Eglises d'Asie

A l’issue d’une campagne pour la liberté religieuse, un prêtre catholique de Huê est condamné à 15 ans de prison pour avoir « saboté l’union nationale »

Publié le 18/03/2010




Le P. Thaddée Nguyên Van Ly, curé de An Truyên du diocèse catholique de Huê, a comparu le vendredi 19 octobre 2001 devant le tribunal de la province de Thua Thiên-Huê. De lourdes condamnations lui ont été infligées à l’issue d’un procès qui a duré moins d’une demi-journée : 15 ans de prison fermes qui seront suivis de cinq années d’assignation à résidence. La peine de prison a été décomposée comme suit : deux ans pour n’avoir pas respecté l’assignation à résidence qui lui avait été imposée et 13 ans pour avoir « saboté l’union nationale ».

La tenue du procès du P. Ly, animateur d’une campagne pour la liberté religieuse entamée en novembre 2000 et interrompue par son arrestation le 17 mai dernier, a été gardée secrète jusqu’au dernier moment. Les premières nouvelles ont été diffusées dans la journée même par les télévisions de Huê et de Hô Chi Minh-Ville. Les images ont montré le P. Ly amaigri et affaibli, vêtu d’un pyjama blanc, le teint pâle et tenant les yeux fermés. On n’a aperçu ni témoin, ni représentant de l’archevêché. Il semble qu’il n’était assisté d’aucun avocat et que l’on ne lui a pas laissé le loisir de se défendre lui-même. Le commentaire entendu à la télévision et repris par le Nhân Dân (organe du Parti communiste vietnamien) du 19 octobre a relayé les accusations portées au procès par le représentant du parquet. Le prêtre aurait mené de nombreuses activités destinées à semer la division au sein des fidèles et troubler l’ordre, la sécurité et la vie ordinaire de la population. L’accusation a insisté sur l’obstination du prêtre à ne pas reconnaître ses fautes.

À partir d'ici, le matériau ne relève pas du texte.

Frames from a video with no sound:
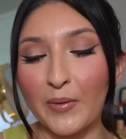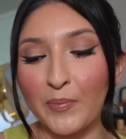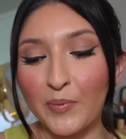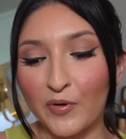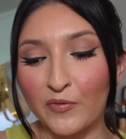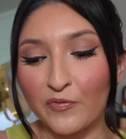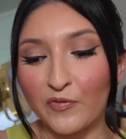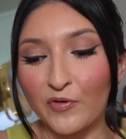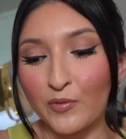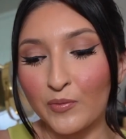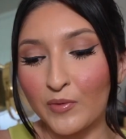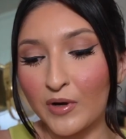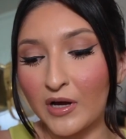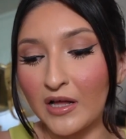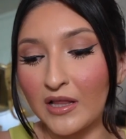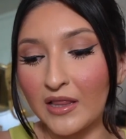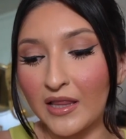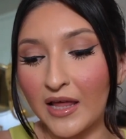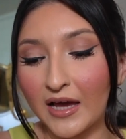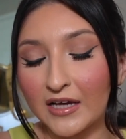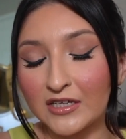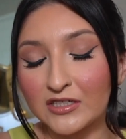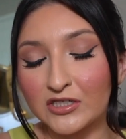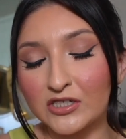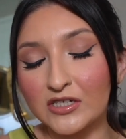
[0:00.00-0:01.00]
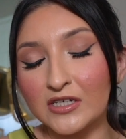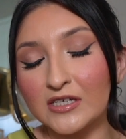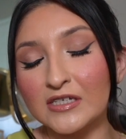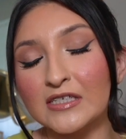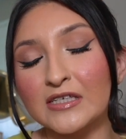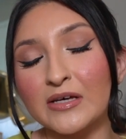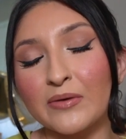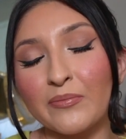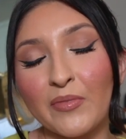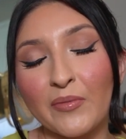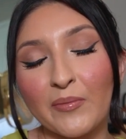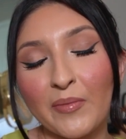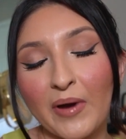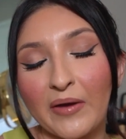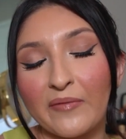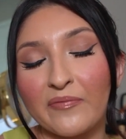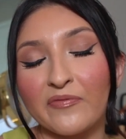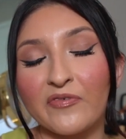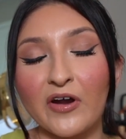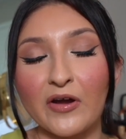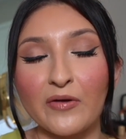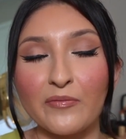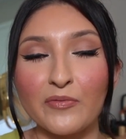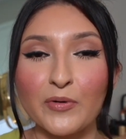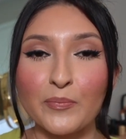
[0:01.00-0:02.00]
perfume collection some of my
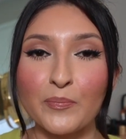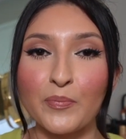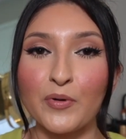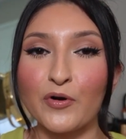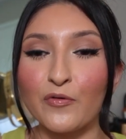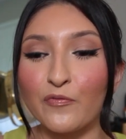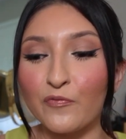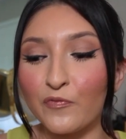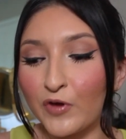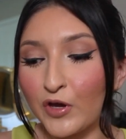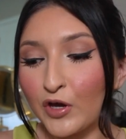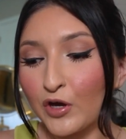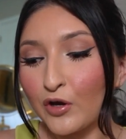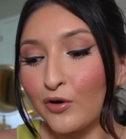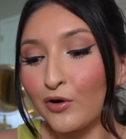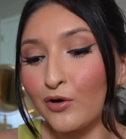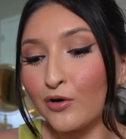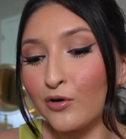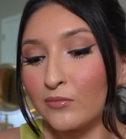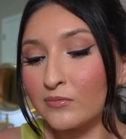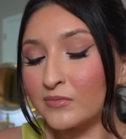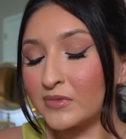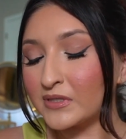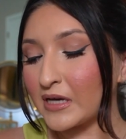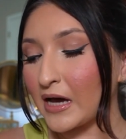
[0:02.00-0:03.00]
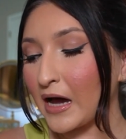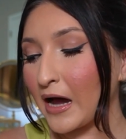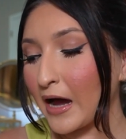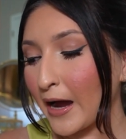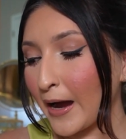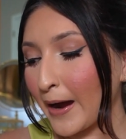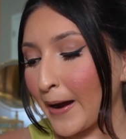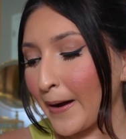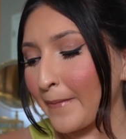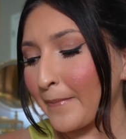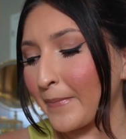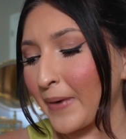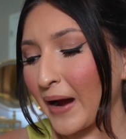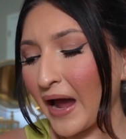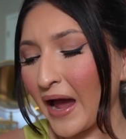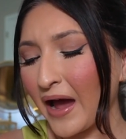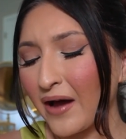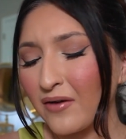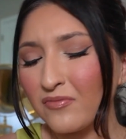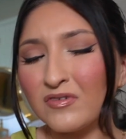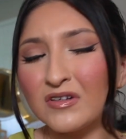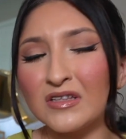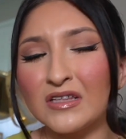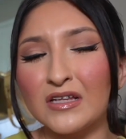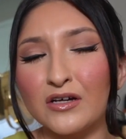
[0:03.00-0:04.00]
favorite perfumes um, i
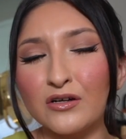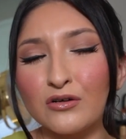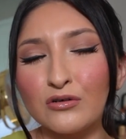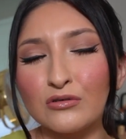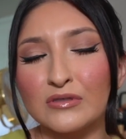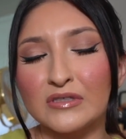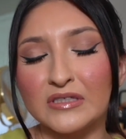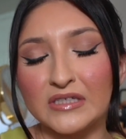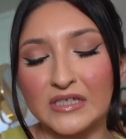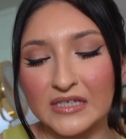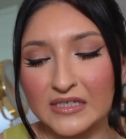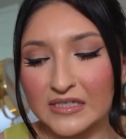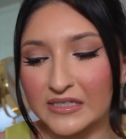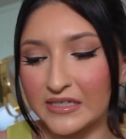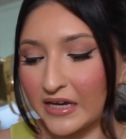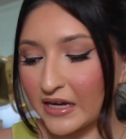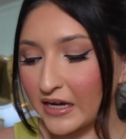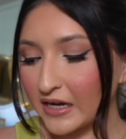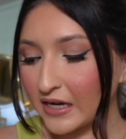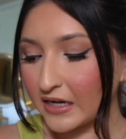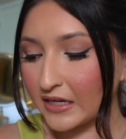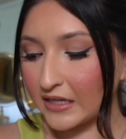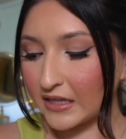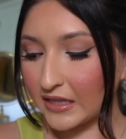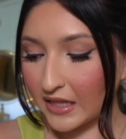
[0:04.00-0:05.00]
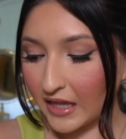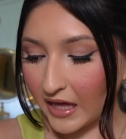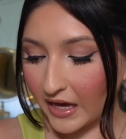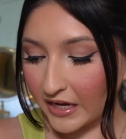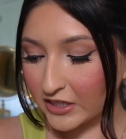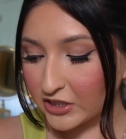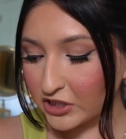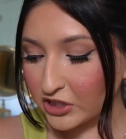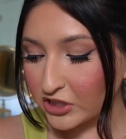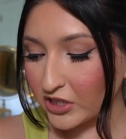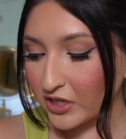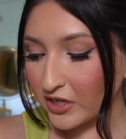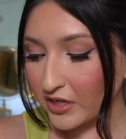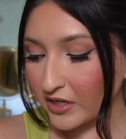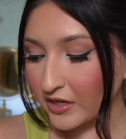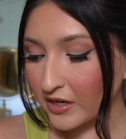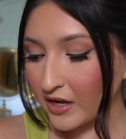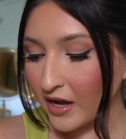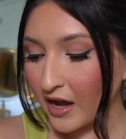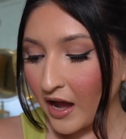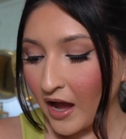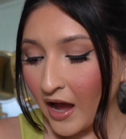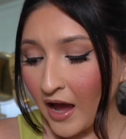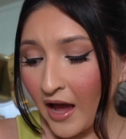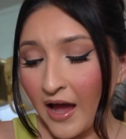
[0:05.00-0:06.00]
have a little decent collection
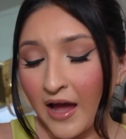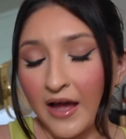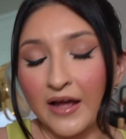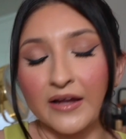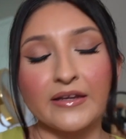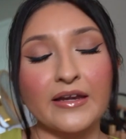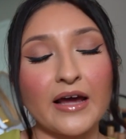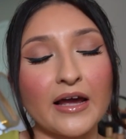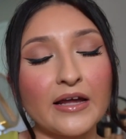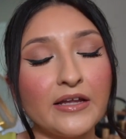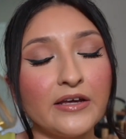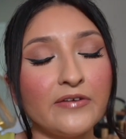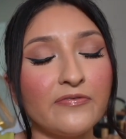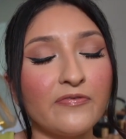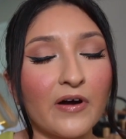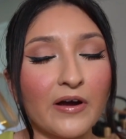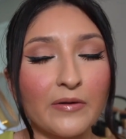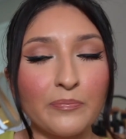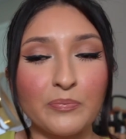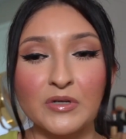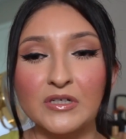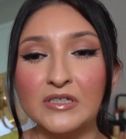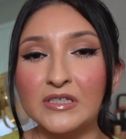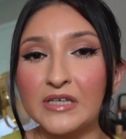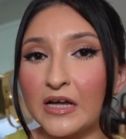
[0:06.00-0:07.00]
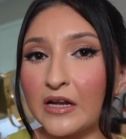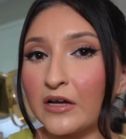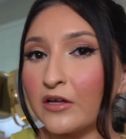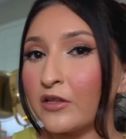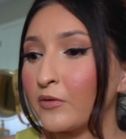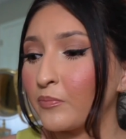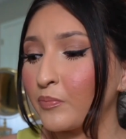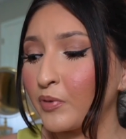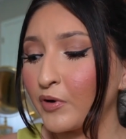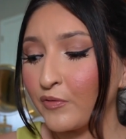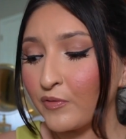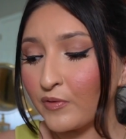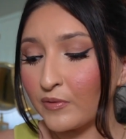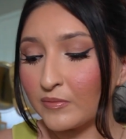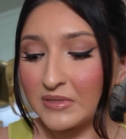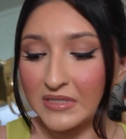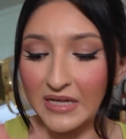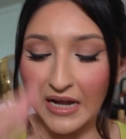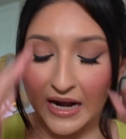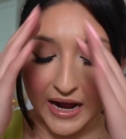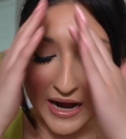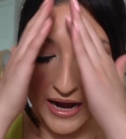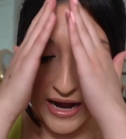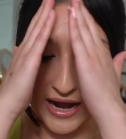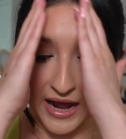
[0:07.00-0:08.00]
95 percent of the perfumes
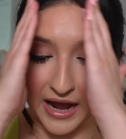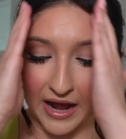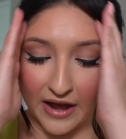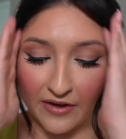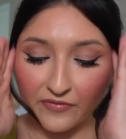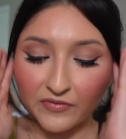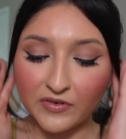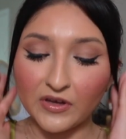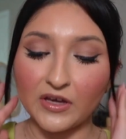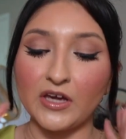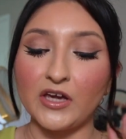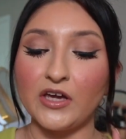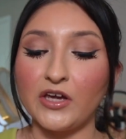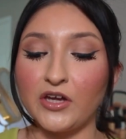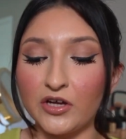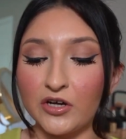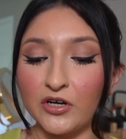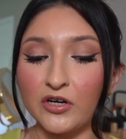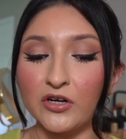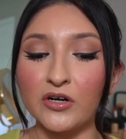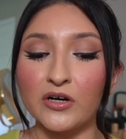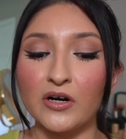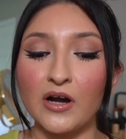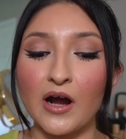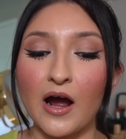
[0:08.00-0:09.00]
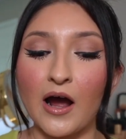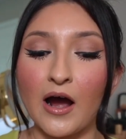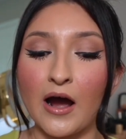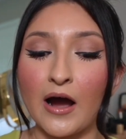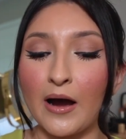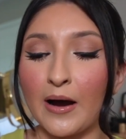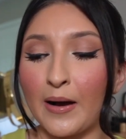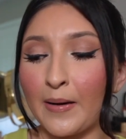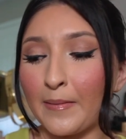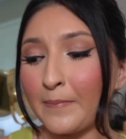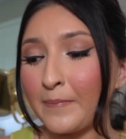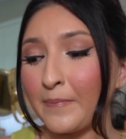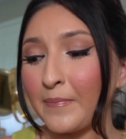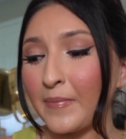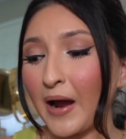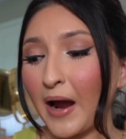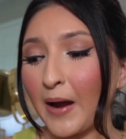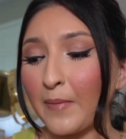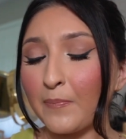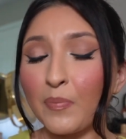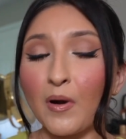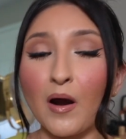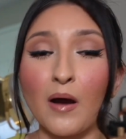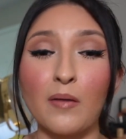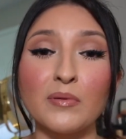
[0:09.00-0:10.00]
that i have here um, i
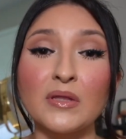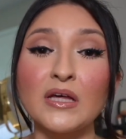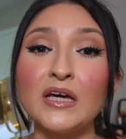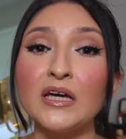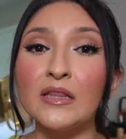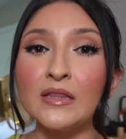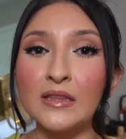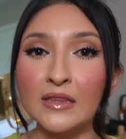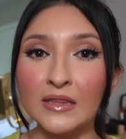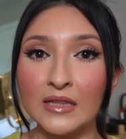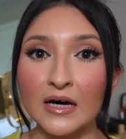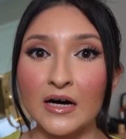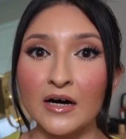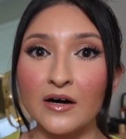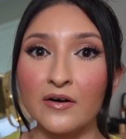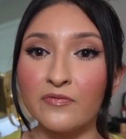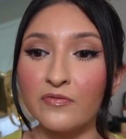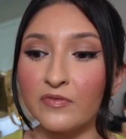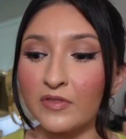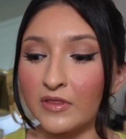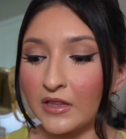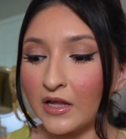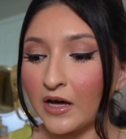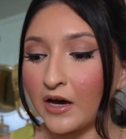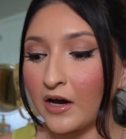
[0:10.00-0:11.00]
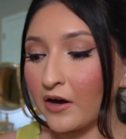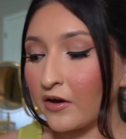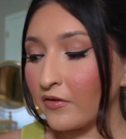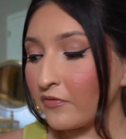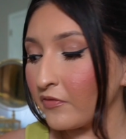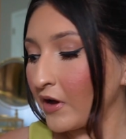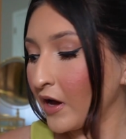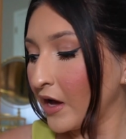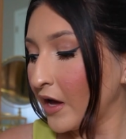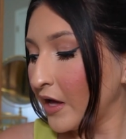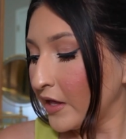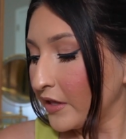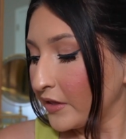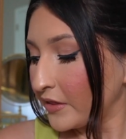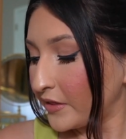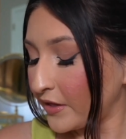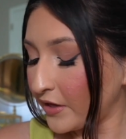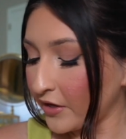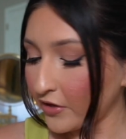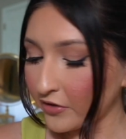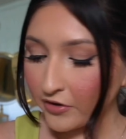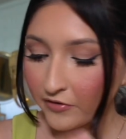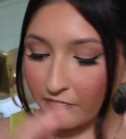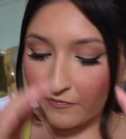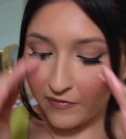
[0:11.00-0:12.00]
probably love love the
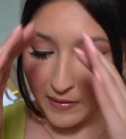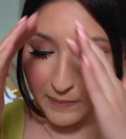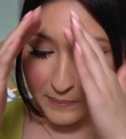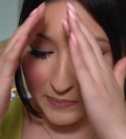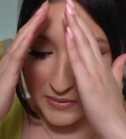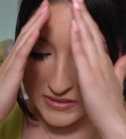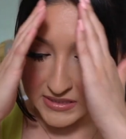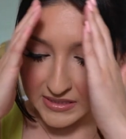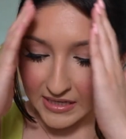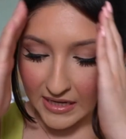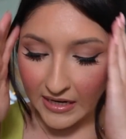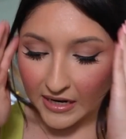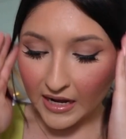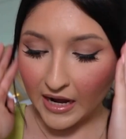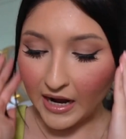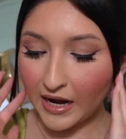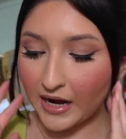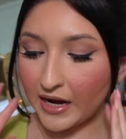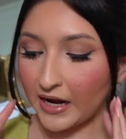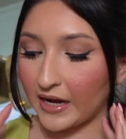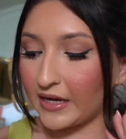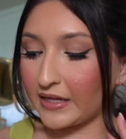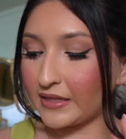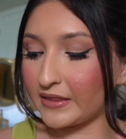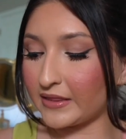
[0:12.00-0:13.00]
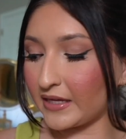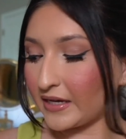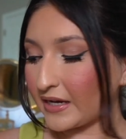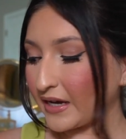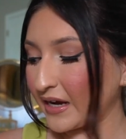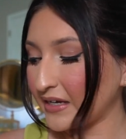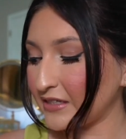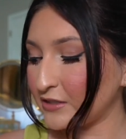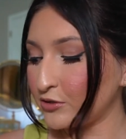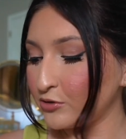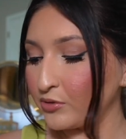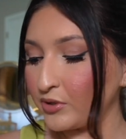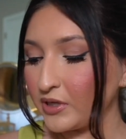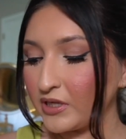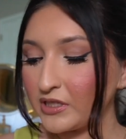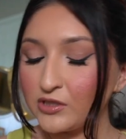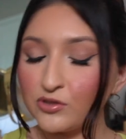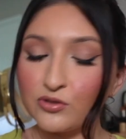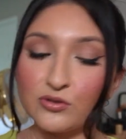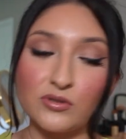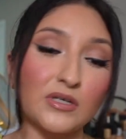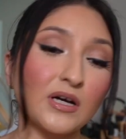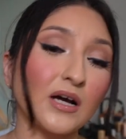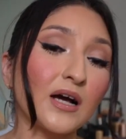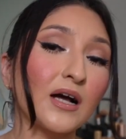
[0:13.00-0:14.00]
other 5%, I think I do need
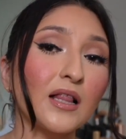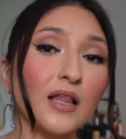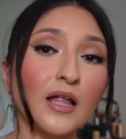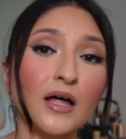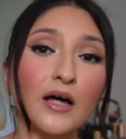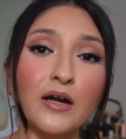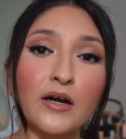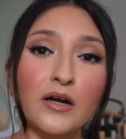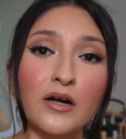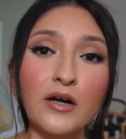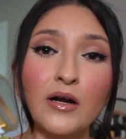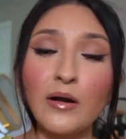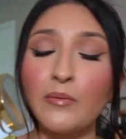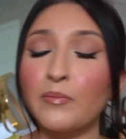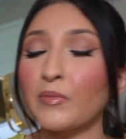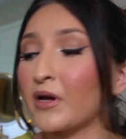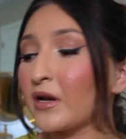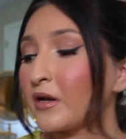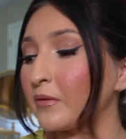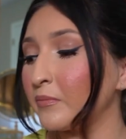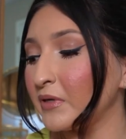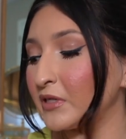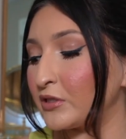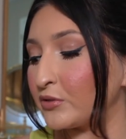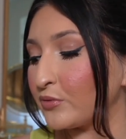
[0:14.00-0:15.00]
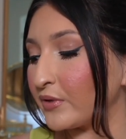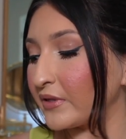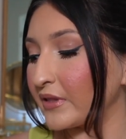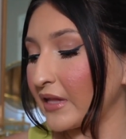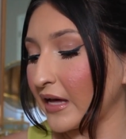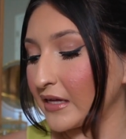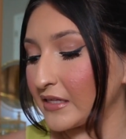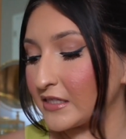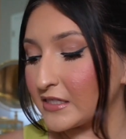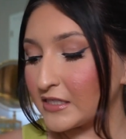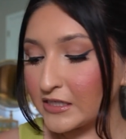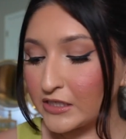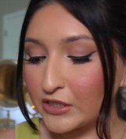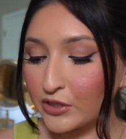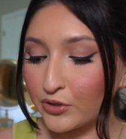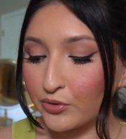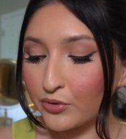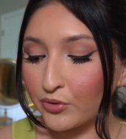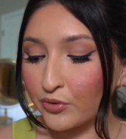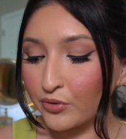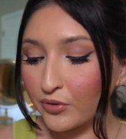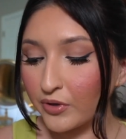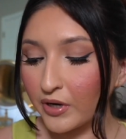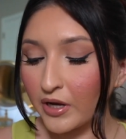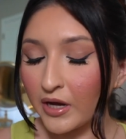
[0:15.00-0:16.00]
to declutter. I'm gonna be doing that
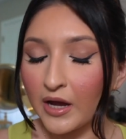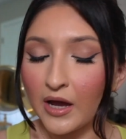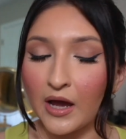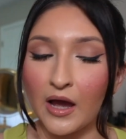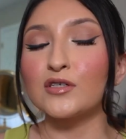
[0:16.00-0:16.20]
soon.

Commencée au mois de novembre 2000 (1), dans le cadre de revendications locales – des terrains paroissiaux confisqués par l’Etat -, la campagne du P. Ly avait vite pris une dimension interreligieuse, nationale et même internationale. Elle a été tout de suite marquée par le ton sans concession adopté par le prêtre et une volonté de non compromission avec le régime, que symbolisait le calicot qu’il avait accroché au clocher de son Eglise où était inscrit : « La liberté religieuse ou la mort ! ». Expert en informatique – qu’il enseignait aux jeunes gens de la chrétienté où il était d’abord assigné à résidence -, Nguyêt Biêu, il diffusa sur le réseau Internet de nombreuses déclarations où il revendiquait liberté et totale indépendance pour les diverses religions du Vietnam, des procès verbaux où il détaillait concrètement les violations de la liberté religieuse commises par les autorités locales et nationales. Aux responsables religieux de son Eglise, il conseillait de cesser de se soumettre au pouvoir civil. Ces déclarations, surtout les dernières, contenaient en même temps une critique sévère de la société communiste et du Parti dont il demandait la dissolution en même temps qu’il exigeait des élections libres.

La situation du P. Ly a empiré fortement lorsque, à la demande de la Commission sur les libertés religieuses internationales du Sénat américain, il fit parvenir à celle-ci un rapport sur la liberté religieuse au Vietnam, le 13 février 2001. Dès le 27 février, le P. Ly était assigné à résidence dans la paroisse de An Truyên où son archevêque venait de le nommer. Suivait une campagne de presse sans précédent lancée contre lui par les principaux journaux officiels du pays. Ce qui n’empêcha pas le prêtre dissident de continuer la publication régulière de ses déclarations et procès verbaux dénonçant l’inféodation des religions au pouvoir civil. et surtout l’envoi à une commission des droits de l’homme du Congrès américain d’un nouveau rapport intitulé « Témoignage n° 2 d’un prisonnier de conscience, le prêtre Nguyên Van Ly ». Les réactions du pouvoir ne se firent pas attendre. Le 10 mai, les autorités civiles lui interdisaient de dire la messe. Le P. Ly n’ayant pas tenu compte de cette dernière injonction, le 17 mai 2001, 600 agents de la Sûreté vinrent arrêter le prêtre dans son presbytère alors qu’il se préparait à célébrer la messe.